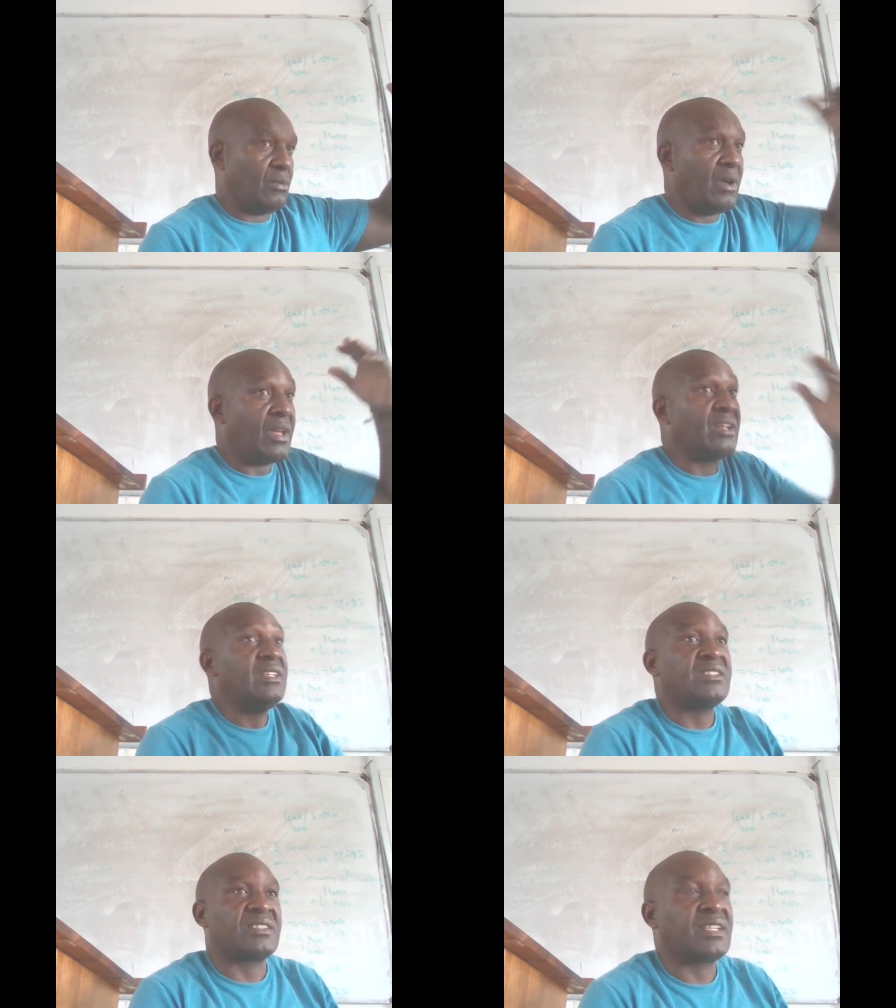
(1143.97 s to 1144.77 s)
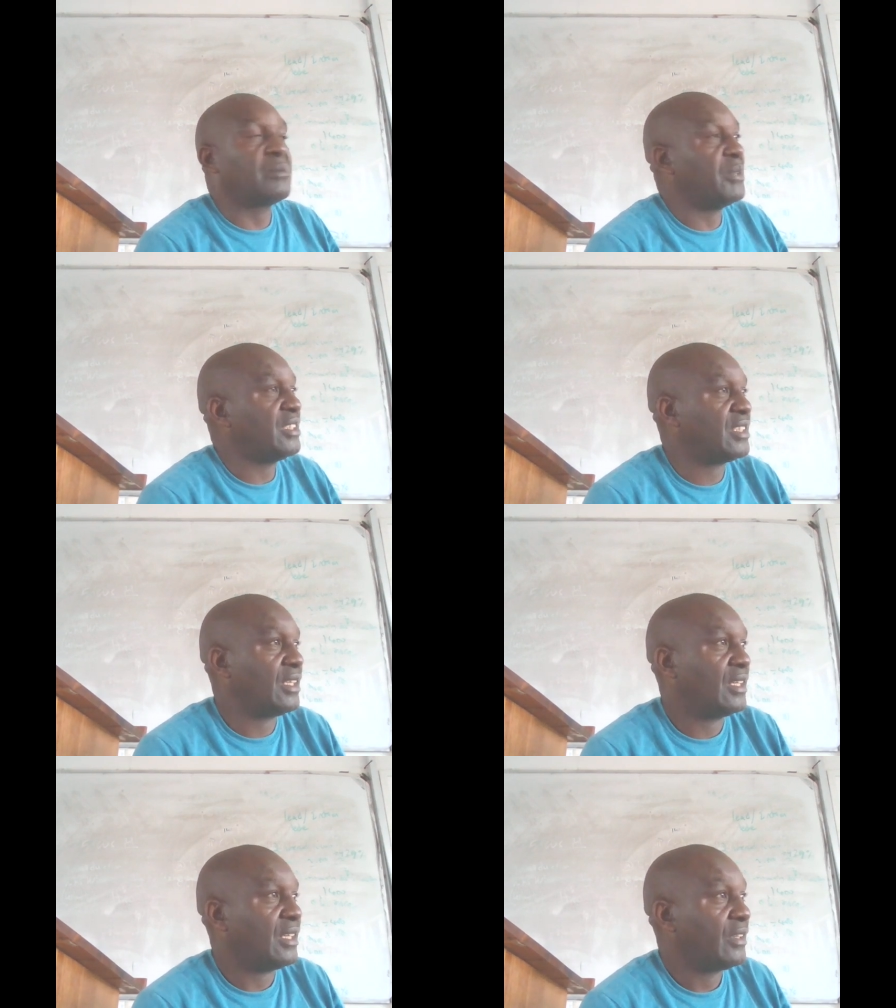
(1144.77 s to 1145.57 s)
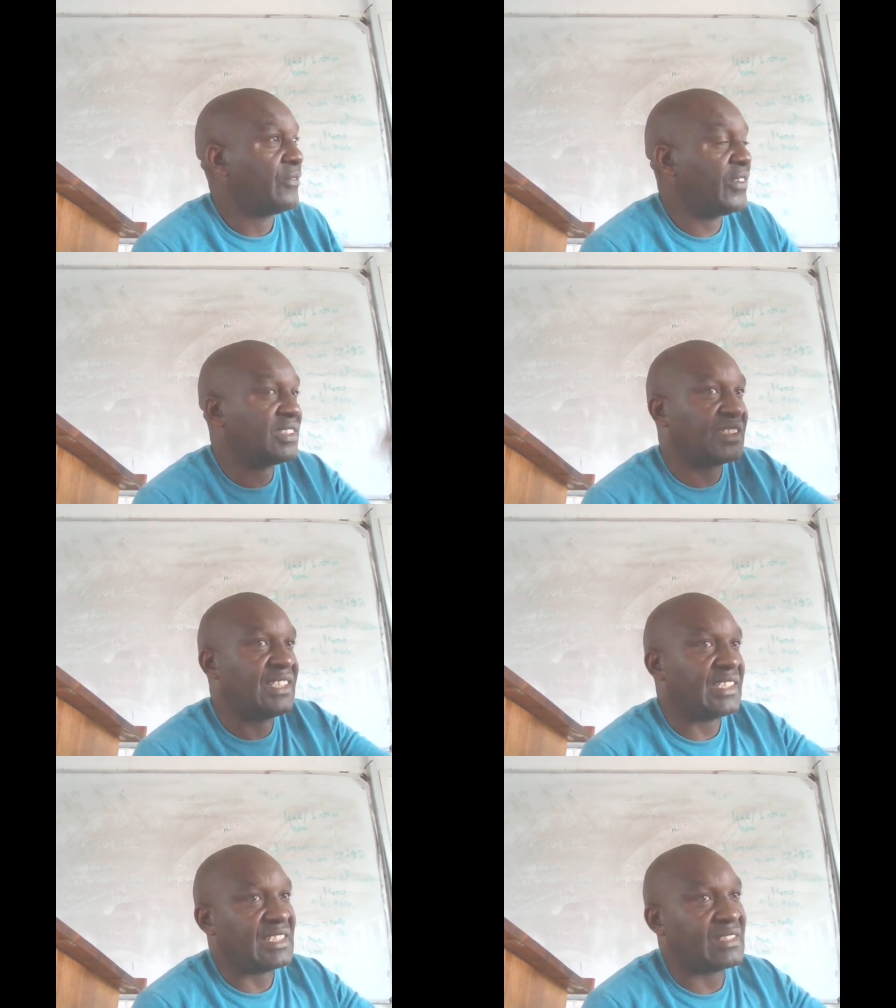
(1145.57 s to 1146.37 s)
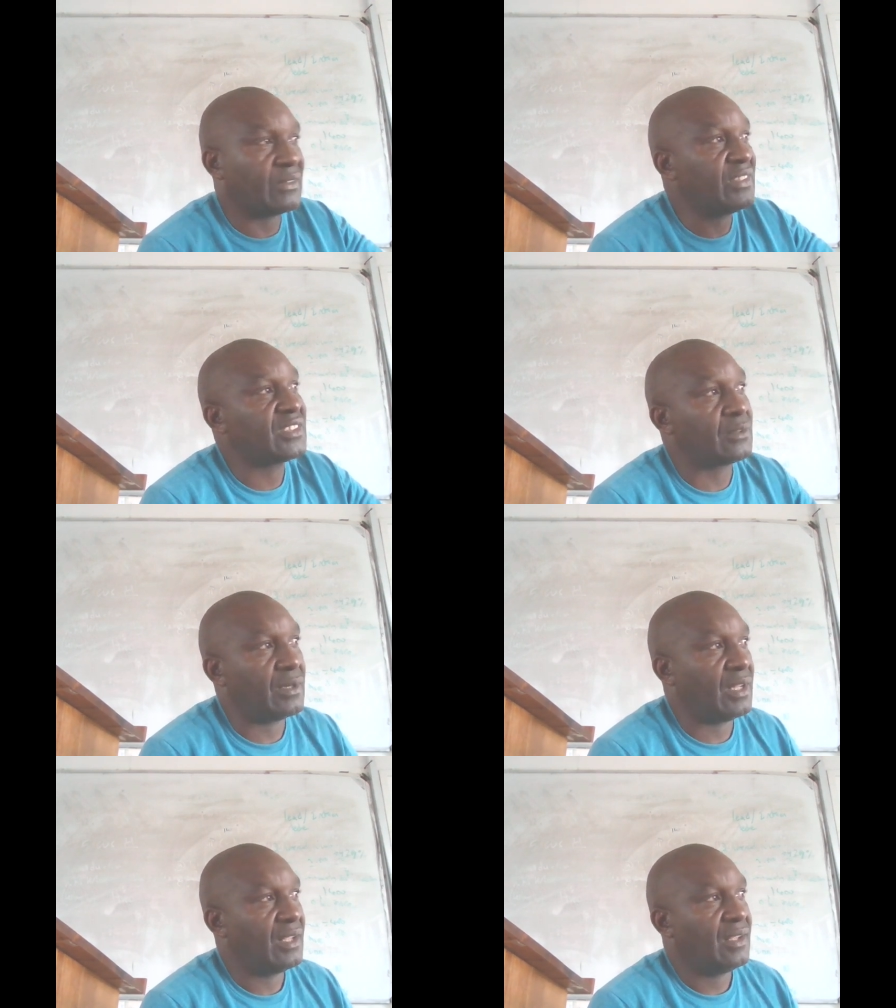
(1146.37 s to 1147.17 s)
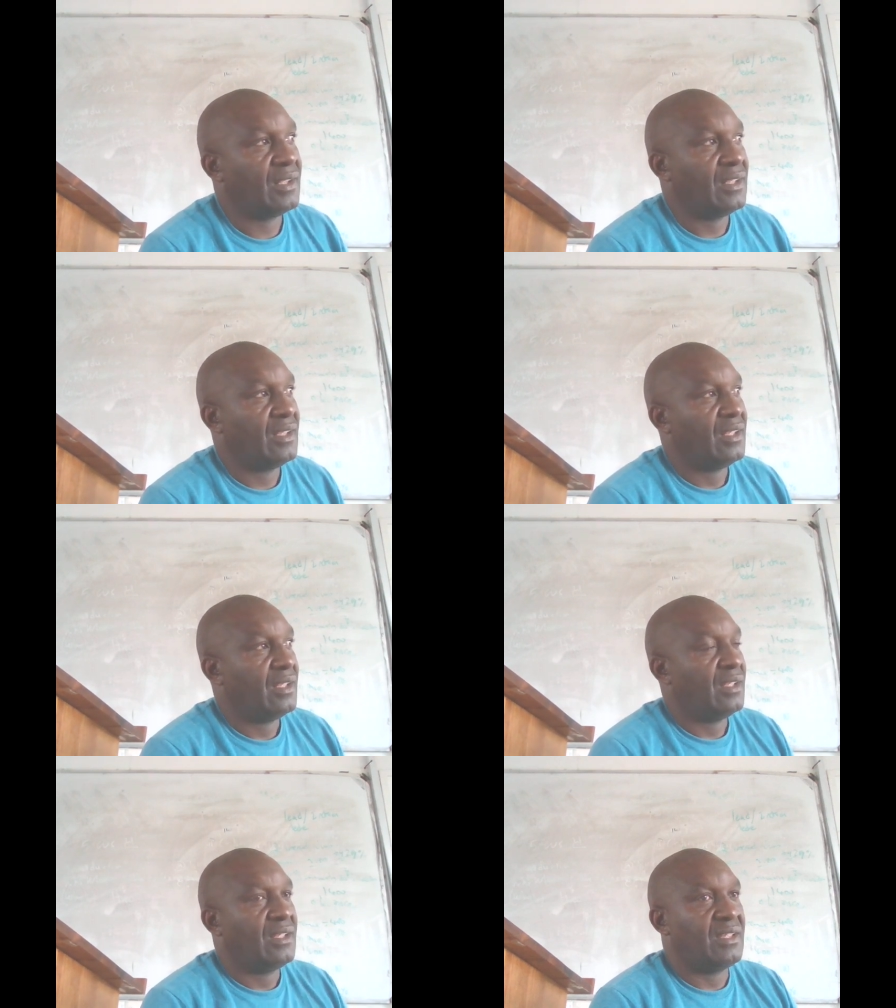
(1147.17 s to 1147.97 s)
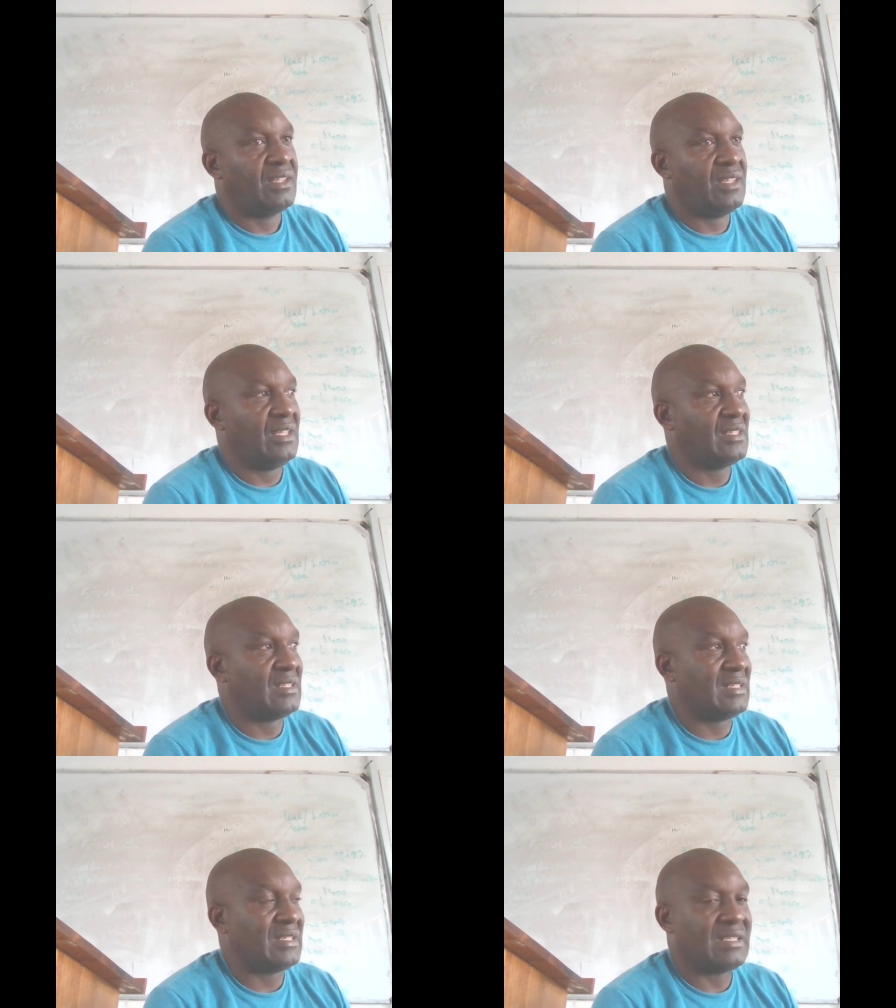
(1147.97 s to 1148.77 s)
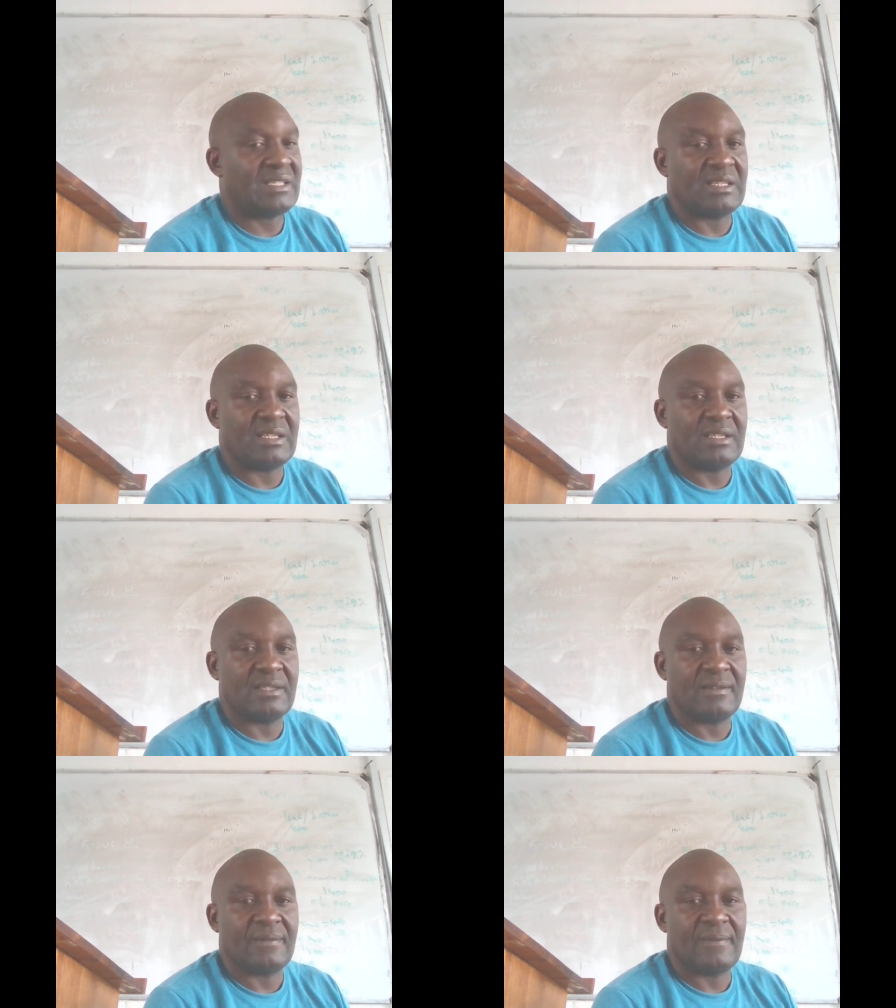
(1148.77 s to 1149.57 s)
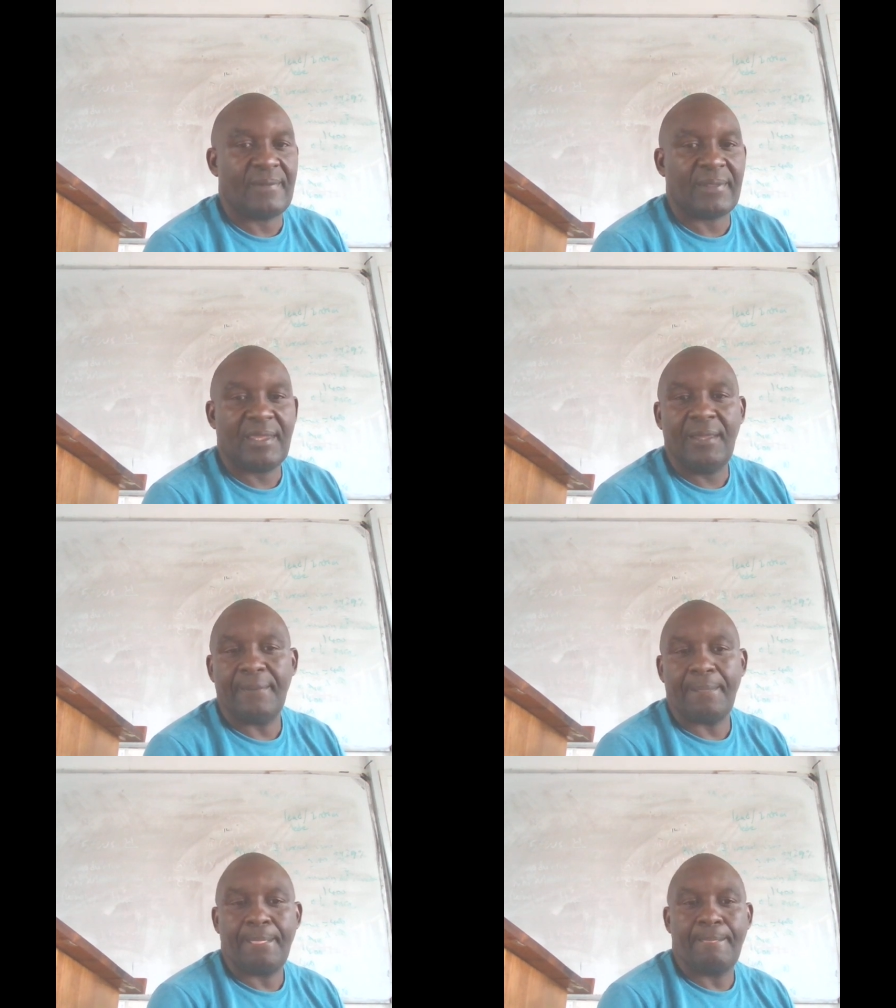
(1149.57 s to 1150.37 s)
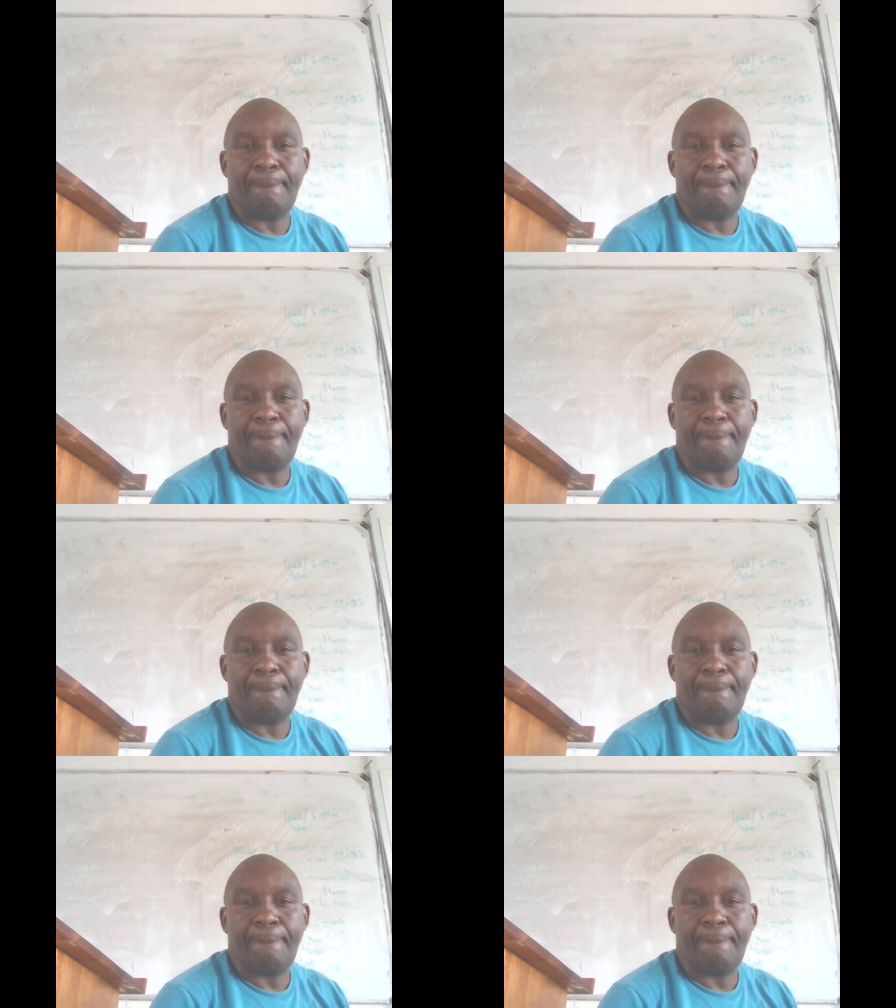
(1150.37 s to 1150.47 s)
Well, a lead is a statement. First sentence of the story. Yes. Okay.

• _What you should do_
Give back every record above word for word, dropping pictures.

• _Solution for this exercise_
(1143.97 s to 1144.77 s)
(1144.77 s to 1145.57 s)
(1145.57 s to 1146.37 s)
(1146.37 s to 1147.17 s)
(1147.17 s to 1147.97 s)
(1147.97 s to 1148.77 s)
(1148.77 s to 1149.57 s)
(1149.57 s to 1150.37 s)
(1150.37 s to 1150.47 s)
Well, a lead is a statement. First sentence of the story. Yes. Okay.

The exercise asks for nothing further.